Vice raconte la vie de Dick Cheney, le vice-président de George W. Bush. Mais Vice est tout sauf un biopic classique : c’est une “fiction biographique” en forme de procès, un réquisitoire impitoyable contre le bureaucrate de la Maison blanche, interprété avec brio par Christian Bale.
Dès le texte d’ouverture, le réalisateur, Adam McKay, prévient qu’en raison du caractère très secret de M. Cheney, certains moments de sa vie seront laissés à la libre interprétation du cinéaste. Inutile donc de reprocher au film d’être partial et à charge : à aucun moment McKay ne prétend le contraire. Et de conclure son introduction d’un surprenant « Mais putain, on a bossé », assumant pleinement son ton satirique.
Certaines scènes sont de véritables coup de génie narratifs. Après la victoire de Bill Clinton à la présidentielle de 1991, Dick Cheney se retrouve au placard. Le réalisateur imagine alors avec ironie une fin de conte de fée, où M. Cheney se consacre à sa famille et à ses chiens. Le générique de fin commence à défiler, jusqu’à ce qu’un bruit se fasse de plus en plus insistant : celui du téléphone familial des Cheney. Au bout du fil ? Georges W. Bush, qui prépare sa campagne...
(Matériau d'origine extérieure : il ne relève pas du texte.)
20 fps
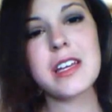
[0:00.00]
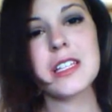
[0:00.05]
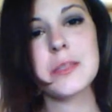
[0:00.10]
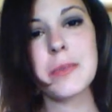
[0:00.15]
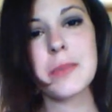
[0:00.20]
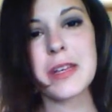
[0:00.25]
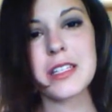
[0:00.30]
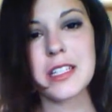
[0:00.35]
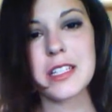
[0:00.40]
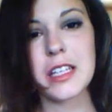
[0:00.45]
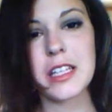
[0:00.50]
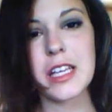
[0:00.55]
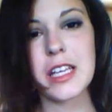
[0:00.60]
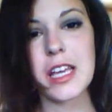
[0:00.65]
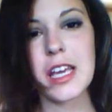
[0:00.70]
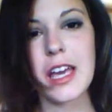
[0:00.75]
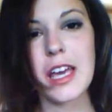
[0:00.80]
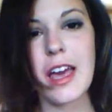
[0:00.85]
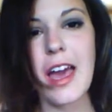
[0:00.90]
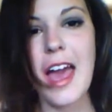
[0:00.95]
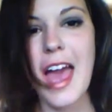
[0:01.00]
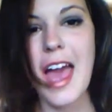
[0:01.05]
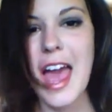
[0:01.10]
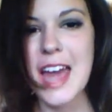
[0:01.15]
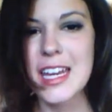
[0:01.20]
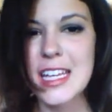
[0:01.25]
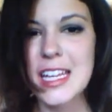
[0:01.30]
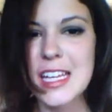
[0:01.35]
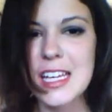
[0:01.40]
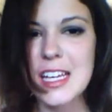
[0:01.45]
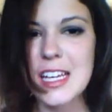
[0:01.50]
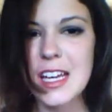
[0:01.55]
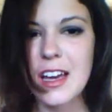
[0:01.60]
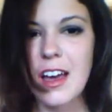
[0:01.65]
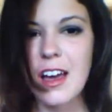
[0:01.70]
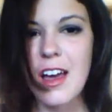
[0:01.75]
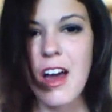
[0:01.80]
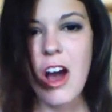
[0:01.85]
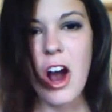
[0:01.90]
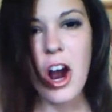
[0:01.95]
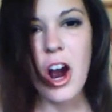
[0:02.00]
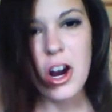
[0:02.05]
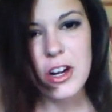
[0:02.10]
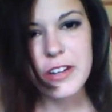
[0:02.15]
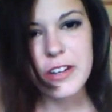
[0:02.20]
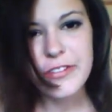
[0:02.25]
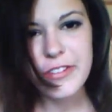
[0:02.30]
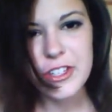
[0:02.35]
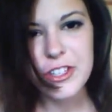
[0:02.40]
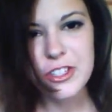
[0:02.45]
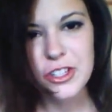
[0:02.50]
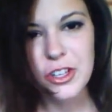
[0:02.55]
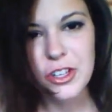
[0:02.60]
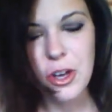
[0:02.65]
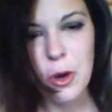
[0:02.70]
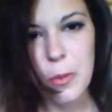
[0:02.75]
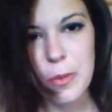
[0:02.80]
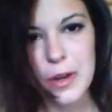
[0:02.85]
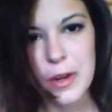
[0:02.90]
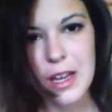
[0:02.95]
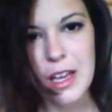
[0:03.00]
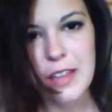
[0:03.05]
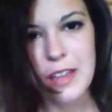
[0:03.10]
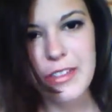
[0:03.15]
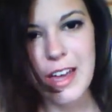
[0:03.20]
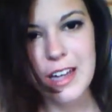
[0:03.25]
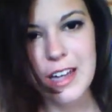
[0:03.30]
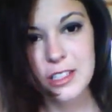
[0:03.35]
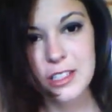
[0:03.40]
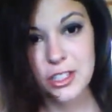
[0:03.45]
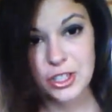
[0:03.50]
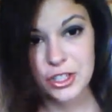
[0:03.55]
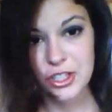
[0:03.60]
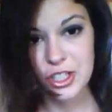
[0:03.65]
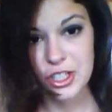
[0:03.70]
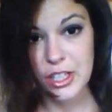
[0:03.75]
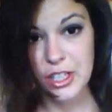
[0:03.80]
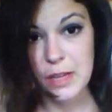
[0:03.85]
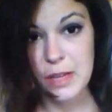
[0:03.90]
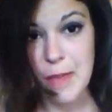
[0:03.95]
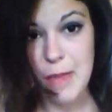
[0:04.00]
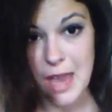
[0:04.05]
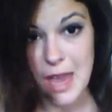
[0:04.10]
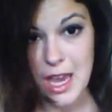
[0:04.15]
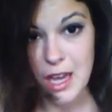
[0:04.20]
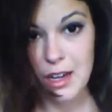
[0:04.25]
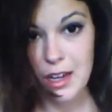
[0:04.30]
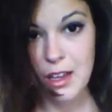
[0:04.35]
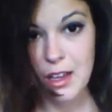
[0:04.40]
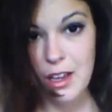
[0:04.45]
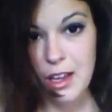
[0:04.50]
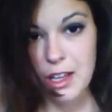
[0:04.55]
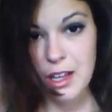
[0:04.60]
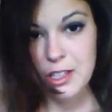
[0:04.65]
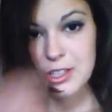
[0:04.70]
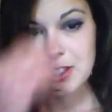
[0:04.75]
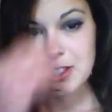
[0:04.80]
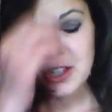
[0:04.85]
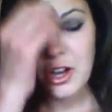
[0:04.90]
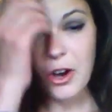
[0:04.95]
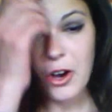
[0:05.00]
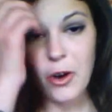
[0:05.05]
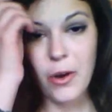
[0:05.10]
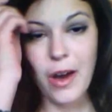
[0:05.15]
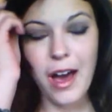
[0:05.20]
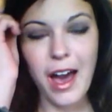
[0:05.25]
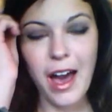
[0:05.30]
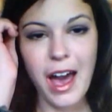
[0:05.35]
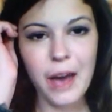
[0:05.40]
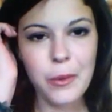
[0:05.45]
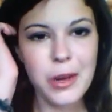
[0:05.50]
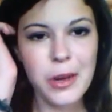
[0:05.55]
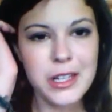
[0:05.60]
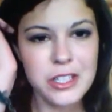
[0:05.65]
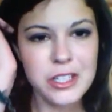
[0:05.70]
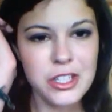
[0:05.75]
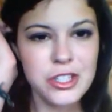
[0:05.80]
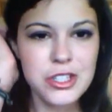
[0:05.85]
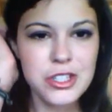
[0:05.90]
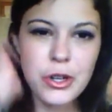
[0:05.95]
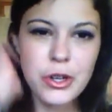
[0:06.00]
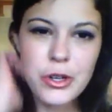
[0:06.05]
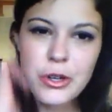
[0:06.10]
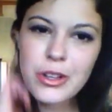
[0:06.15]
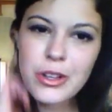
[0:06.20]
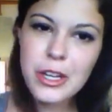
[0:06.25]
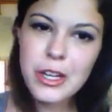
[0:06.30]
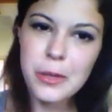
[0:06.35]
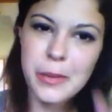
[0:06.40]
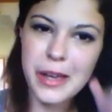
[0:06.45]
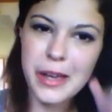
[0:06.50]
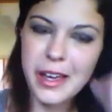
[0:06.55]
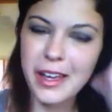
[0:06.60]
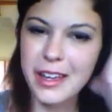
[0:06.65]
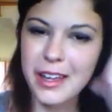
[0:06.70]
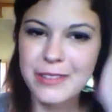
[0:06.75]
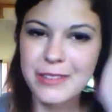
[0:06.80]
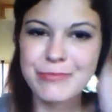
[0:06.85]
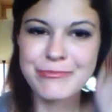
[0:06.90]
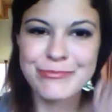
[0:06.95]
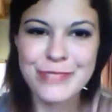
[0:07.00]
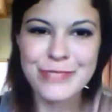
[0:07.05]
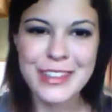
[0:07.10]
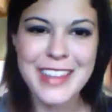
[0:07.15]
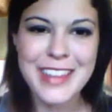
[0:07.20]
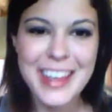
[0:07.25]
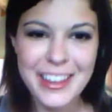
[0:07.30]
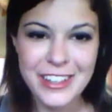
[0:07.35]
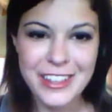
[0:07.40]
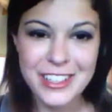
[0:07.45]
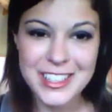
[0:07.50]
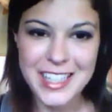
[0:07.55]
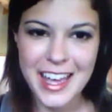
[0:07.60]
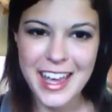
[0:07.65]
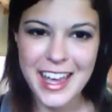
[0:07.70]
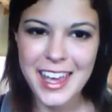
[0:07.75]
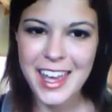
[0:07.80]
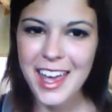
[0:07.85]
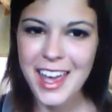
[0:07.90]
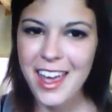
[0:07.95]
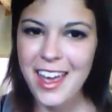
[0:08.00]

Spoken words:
is basically any artificial opening that is surgically made. So I want to show you a little bit what that looks like.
La scène de l’adoption du Patriot Act est quant à elle d’un rare cynisme. Au lieu de représenter des bureaucrates assis autour d’une table et débattant froidement de tel ou tel article de loi, Adam McKay met en scène Dick Cheney au restaurant avec sa garde rapprochée. Le serveur propose un menu composé de surveillance de masse, de torture et de prison cubaine. La réponse du vice-président ? « On prend tout », accompagnée d’un sourire carnassier. Brillant et effrayant.
Autre scène à forte valeur symbolique : l’opération du cœur de Dick Cheney, qui souffre de problèmes cardiaques. La caméra nous offre un gros plan peu appétissant sur l’organe vital du vice-président, pourri et abandonné dans un coin de la salle d’opération. Dick Cheney est donc littéralement un homme au cœur de pierre qui se transforme en un homme sans cœur. Autrement dit, exactement ce que le film nous montre depuis sa scène d’ouverture.
Après deux heures de réquisitoire intense, le réalisateur a l’intelligence d’anticiper les inévitables critiques lui reprochant son absence d’impartialité et laisse la parole à la défense. La plaidoirie est assurée par un Christian Bale saisissant qui, face caméra, défend son action politique et diplomatique.
Place ensuite à la délibération du jury. De vrais faux spectateurs donnent leur avis sur le film. Mauvaise nouvelle : il y a dans la salle un Démocrate et un Républicain... Le débat se transforme en pugilat, soulignant la fracture politique américaine actuelle.
Détournant son attention de ce spectacle désolant, une jeune spectatrice conclut le film par cette phrase désabusée : « J’ai hâte de voir le prochain Fast and Furious, il a l’air dingue ». Un bilan affligé et lapidaire de la société actuelle, qui préfère se vautrer dans le divertissement inepte et abrutissant plutôt que de se confronter à la réalité souvent peu reluisante du monde.
Brillant sur la forme, terrifiant sur le fond, Vice est une magistrale leçon de cinéma, de narration et de politique.